Laws Regarding Protection From Sexual Harassment At The Workplace
A major demand of several women’s rights groups to tackle sexual harassment at the workplace has been the implementation of the Vishakha Judgement issued by the Supreme Court of India in 1997 that makes it mandatory for all employers to form anti sexual harassment committees in their offices. Celebration of this judgment as a significant victory towards the realization of a safe and conducive work environment for the working women has however led the adherents to turn a blind eye towards certain very grave objections raised by those activists who are more skeptical of it. It has been argued that the implementation of this judgment amounts to little else than privatization of the trial of cases of sexual harassment. Instead of dragging the sexual harassers to the court, the victims are now required to submit to a committee constituted by the employer. Recent case studies have revealed that this has resulted in gross procedural irregularities, ranging from attempts to placate and reconcile the complainants to their utter victimization. The withdrawal of the state from the right to ensure justice has not resulted in increased efficiency in dispensation of justice, though it certainly has created immense difficulties in the regulation of malpractices.
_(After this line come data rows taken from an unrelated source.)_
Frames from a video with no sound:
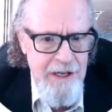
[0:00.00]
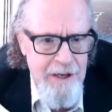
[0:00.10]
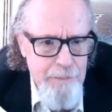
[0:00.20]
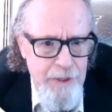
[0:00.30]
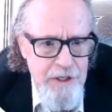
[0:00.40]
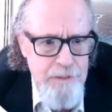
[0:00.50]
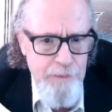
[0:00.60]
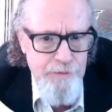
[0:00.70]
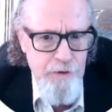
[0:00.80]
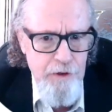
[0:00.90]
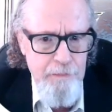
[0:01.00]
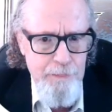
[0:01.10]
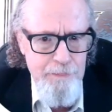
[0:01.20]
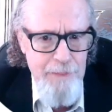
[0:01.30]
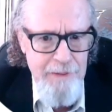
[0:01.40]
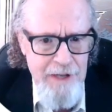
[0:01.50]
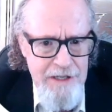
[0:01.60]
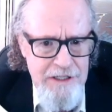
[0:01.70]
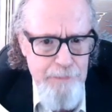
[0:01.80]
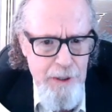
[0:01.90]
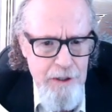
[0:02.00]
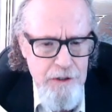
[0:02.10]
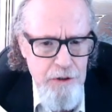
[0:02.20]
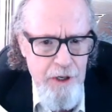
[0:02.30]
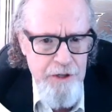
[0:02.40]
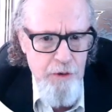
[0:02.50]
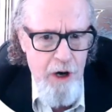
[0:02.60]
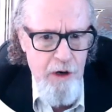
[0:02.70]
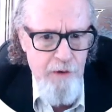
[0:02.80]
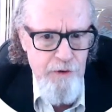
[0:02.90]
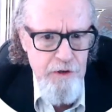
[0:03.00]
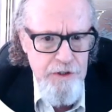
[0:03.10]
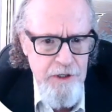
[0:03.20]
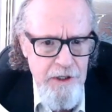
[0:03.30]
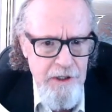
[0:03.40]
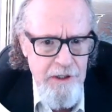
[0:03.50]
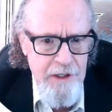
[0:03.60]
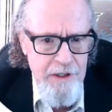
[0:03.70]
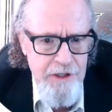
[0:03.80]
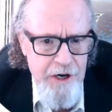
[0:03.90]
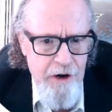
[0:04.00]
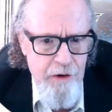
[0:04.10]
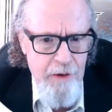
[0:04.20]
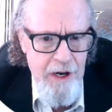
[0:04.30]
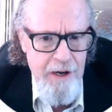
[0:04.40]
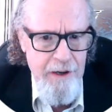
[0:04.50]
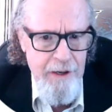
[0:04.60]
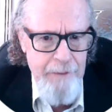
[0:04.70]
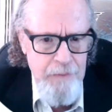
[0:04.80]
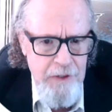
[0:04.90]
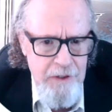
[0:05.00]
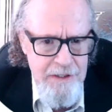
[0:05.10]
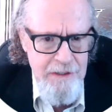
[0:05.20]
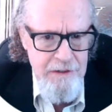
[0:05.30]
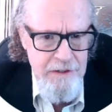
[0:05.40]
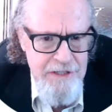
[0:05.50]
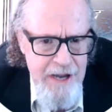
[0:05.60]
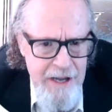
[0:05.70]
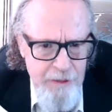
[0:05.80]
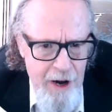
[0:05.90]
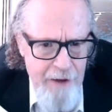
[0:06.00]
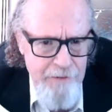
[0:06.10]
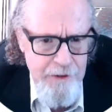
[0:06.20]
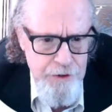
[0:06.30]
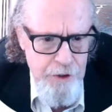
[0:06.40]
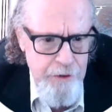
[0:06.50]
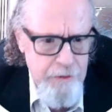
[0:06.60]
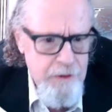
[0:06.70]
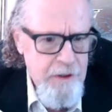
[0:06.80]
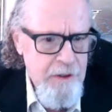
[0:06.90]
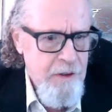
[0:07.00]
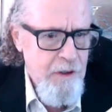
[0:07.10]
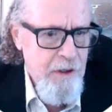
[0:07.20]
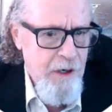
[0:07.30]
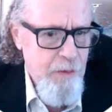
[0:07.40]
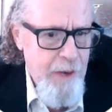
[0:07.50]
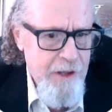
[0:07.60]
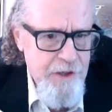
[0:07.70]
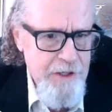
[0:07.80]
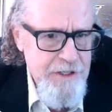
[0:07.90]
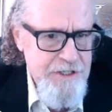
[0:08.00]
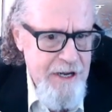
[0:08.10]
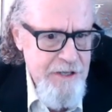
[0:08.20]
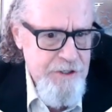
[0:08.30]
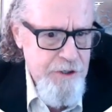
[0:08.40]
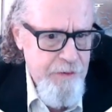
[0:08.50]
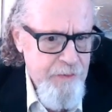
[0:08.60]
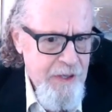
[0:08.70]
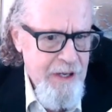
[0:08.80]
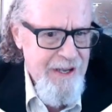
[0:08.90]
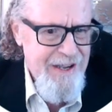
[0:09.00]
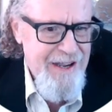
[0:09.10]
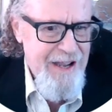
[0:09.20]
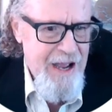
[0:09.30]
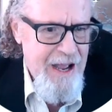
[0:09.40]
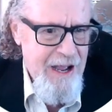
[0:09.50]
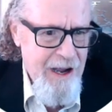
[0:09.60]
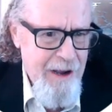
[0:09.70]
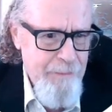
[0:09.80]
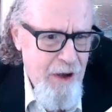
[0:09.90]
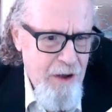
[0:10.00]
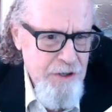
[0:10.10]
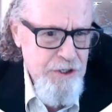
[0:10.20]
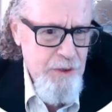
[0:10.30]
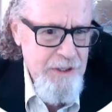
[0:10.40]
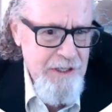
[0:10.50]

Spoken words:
but is preferred as compared to other aquifers that are sand, gravel, and dirt rather than sandstone. Also in this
These few case studies are by no means a denunciation of legal activism as an important tool in the hands of women’s movement. In many cases claims made upon the state can play an important role in the fulfillment of the intermediate demands of the women’s struggle for emancipation. However we certainly need to take into account the fact that legal activism ought to be placed in the wider context and judged in each particular instance to ensure that it translates into a step forward.